ISSS608 2016-17 T1 Assign2 Ong Han Ying - Data Preparation

From Visual Analytics and Applications
Jump to navigation Jump to search

OHY Header.jpg ISSS608 2016-17 Assignment 2 - Ong Han Ying

About

Executive Summary

Introduction

Data Preparation

Approach

Results

Conclusion

 

Initial Preparation Work

After Design Iteration

 
CONTENT

Section 5: Data Preparation
_____5.1: Source of Dataset
_____5.2: Best Practice to Evaluating Results of Online Survey
__________5.2.1: Common Mistake 1 - Using Arithmetic Mean
__________5.2.2: Common Mistake 2 - Inconsistent Order to the Questions
__________5.2.3: Common Mistake 3 - Asking Compound Questions
__________5.2.4: Common Mistake 4 - Allow Neutral or NA Responses
_____5.3: Evaluation of Tools for Data Preparation
_____5.4: Data Preparation Implementation
__________5.4.1: Dataset 1 - Survey Results
_______________5.4.1.1: Completeness of Data
_______________5.4.1.2: Consistency of Data
_______________5.4.1.3:Accuracy of Data
_______________5.4.1.4: Final Output of "Survey Result" Table
__________5.4.2: Survey Question Master

Section 5: Data Preparation

"Flawed data can guide even the greatest leaders to the wrong conclusion". Evaluating the results of an online survey is tricky because the quality of the results is highly dependent on the quality of the survey's questions, and also; the responses from the respondents.
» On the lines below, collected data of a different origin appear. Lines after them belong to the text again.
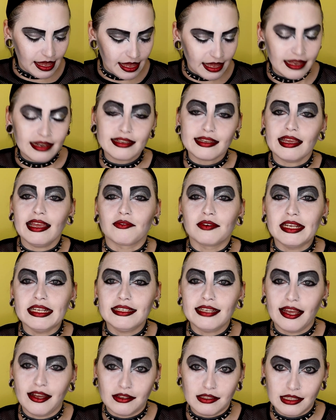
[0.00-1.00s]
It
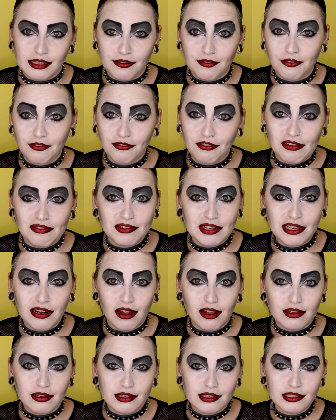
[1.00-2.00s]
retails at
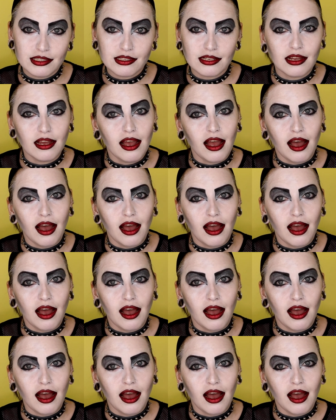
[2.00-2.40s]
$50.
Therefore, is it essential to prepare the data well such that the quality of the analysis, later on, is precise. The strategy to prepare the data as below;

Data Preparation Strategy

5.1: Source of Dataset

The sources of the dataset used, as below;

  1. Wiki's Online Survey Results
  2. Survey Questionnaire Master - Manual database created based on information from;

5.2: Best Practice to Evaluating Results of Online Survey

It is important to evaluate the methodologies to analyze the survey data, especially so when the quality of the analysis is highly dependent on the quality of the data and data interpretation. As such, with reference to the various online searches, and guidance from the course instructor; the following are attempts to identify common mistakes, and then; to overcome these mistakes in the subsequent sections.
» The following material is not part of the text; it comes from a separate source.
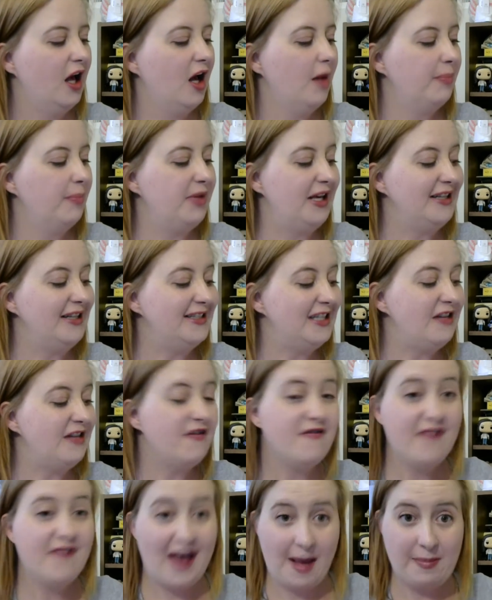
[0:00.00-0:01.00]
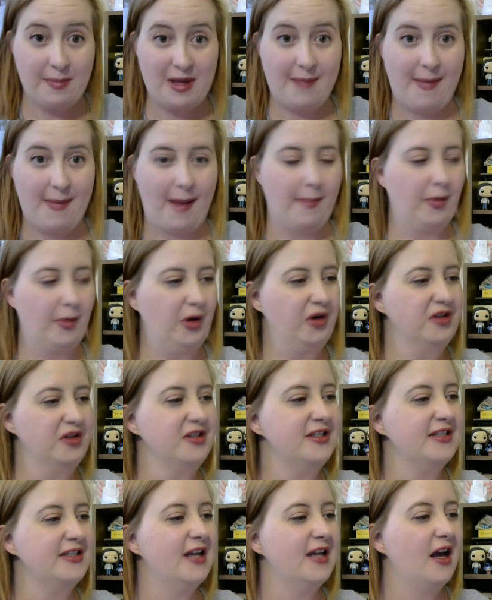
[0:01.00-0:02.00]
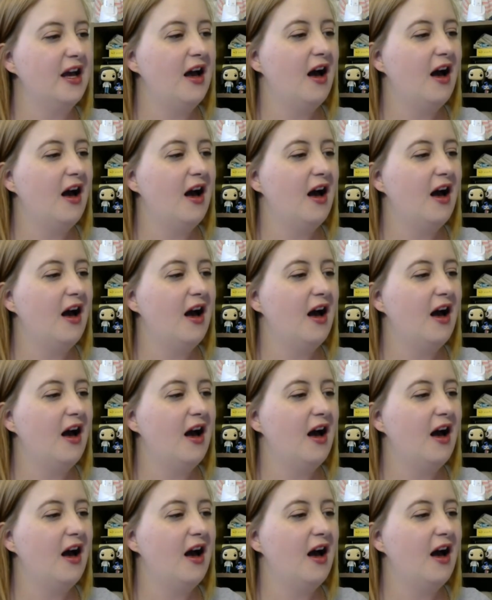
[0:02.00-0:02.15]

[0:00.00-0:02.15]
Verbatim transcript: BSC family members,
5.2.1: Common Mistake 1 - Using Arithmetic Mean

It is a common (and yet a critical mistake) for people to analyze results on a Likert Scale, and treating it like a continuous data. This is wrong because it implies that there is a measure of distance between values. For instance, it is not logical to say that "3 - neutral" is 3 times the feeling of a "1- strong agreement". For instance, 100 respondents giving a score of 3 tell a very different story as compared to 50 respondents giving a score of 5, and another 50 respondents giving a score of 1, yet; both situations will result in a mean of 3. [[1]]

Thus, converting ordinal labels to the number can cause misleading results. Likert-type data has to be treated as ordinal data. Therefore, it is essential to re-code the numerical number results from the survey back to its labels since,

  1. Using numbers can lead to misleading results - by doing a sum/average of the scores
  2. When interpreting the results, it is often common for the reader to forgot if 1 is assigned to "Strong Agree" or "Strong Disagree", and therefore, then to refer back to the scale again.
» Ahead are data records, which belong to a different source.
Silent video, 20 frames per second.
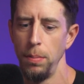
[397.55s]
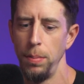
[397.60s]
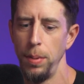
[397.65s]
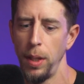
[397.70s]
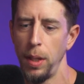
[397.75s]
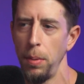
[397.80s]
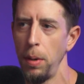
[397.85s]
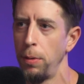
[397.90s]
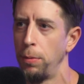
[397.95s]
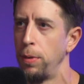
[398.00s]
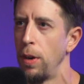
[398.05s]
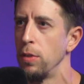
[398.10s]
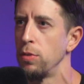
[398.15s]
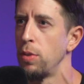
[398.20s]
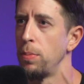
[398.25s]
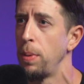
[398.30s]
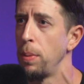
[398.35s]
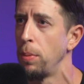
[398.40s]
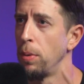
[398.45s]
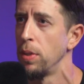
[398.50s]
becoming
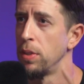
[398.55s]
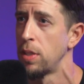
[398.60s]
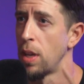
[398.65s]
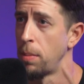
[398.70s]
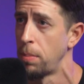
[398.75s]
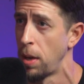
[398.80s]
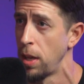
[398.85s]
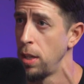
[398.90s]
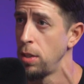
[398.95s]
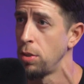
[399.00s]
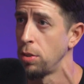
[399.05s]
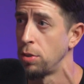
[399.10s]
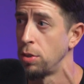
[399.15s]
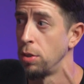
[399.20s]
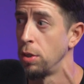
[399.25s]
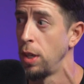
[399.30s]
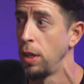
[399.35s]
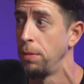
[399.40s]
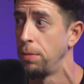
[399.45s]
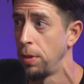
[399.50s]
friends with people inside my
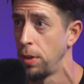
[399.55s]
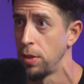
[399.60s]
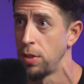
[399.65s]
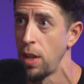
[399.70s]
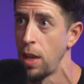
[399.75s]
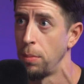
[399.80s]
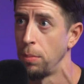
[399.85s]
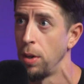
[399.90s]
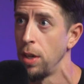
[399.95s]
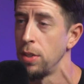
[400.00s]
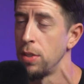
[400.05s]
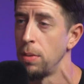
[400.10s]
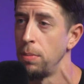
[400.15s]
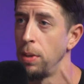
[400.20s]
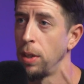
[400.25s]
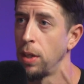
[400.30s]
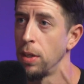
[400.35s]
industry for the same reason,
As such, renaming the results which the label will help to overcome the above problems. This is will be completed in section 5.4.1.2: Consistency of Data.

5.2.2: Common Mistake 2 - Inconsistent Order to the Questions

Next, it is important to ensure that the order of the questions is consistent throughout the survey. If not, there will be a risk of confusing the respondents and collecting data that doesn't represent their true feelings. As such, it is essential to check both (1) the order of the questions (1 to represent XX, and 5 to represent XX on the scale), and the polarity of the question.

This is will be completed in section 5.4.1.3: Accuracy of Data.

A check over the questions in the survey has found that none of the questions in the database has made such a mistake. Therefore, all the questions can be included in the analysis of the results later on.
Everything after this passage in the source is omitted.